[Data entries]

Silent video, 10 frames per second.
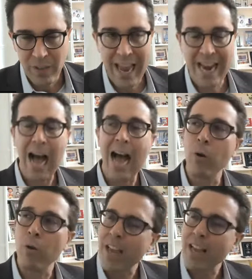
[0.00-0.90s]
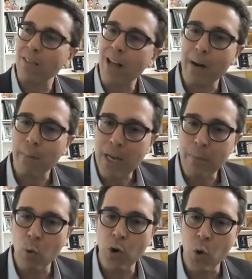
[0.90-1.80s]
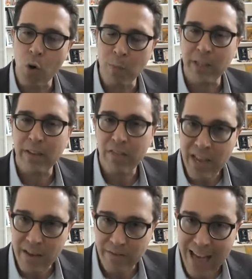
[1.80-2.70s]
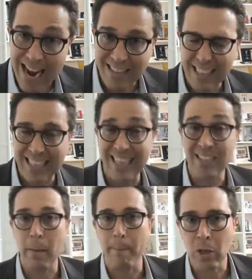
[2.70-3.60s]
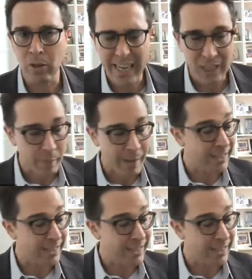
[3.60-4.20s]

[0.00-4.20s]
And yes. I don't think a lot of people would normally think of that as a disability expense.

EXERCISE GOAL — Write every line of the data out again exactly, leaving out all images.

ANSWER AREA —
Silent video, 10 frames per second.
[0.00-0.90s]
[0.90-1.80s]
[1.80-2.70s]
[2.70-3.60s]
[3.60-4.20s]

[0.00-4.20s]
And yes. I don't think a lot of people would normally think of that as a disability expense.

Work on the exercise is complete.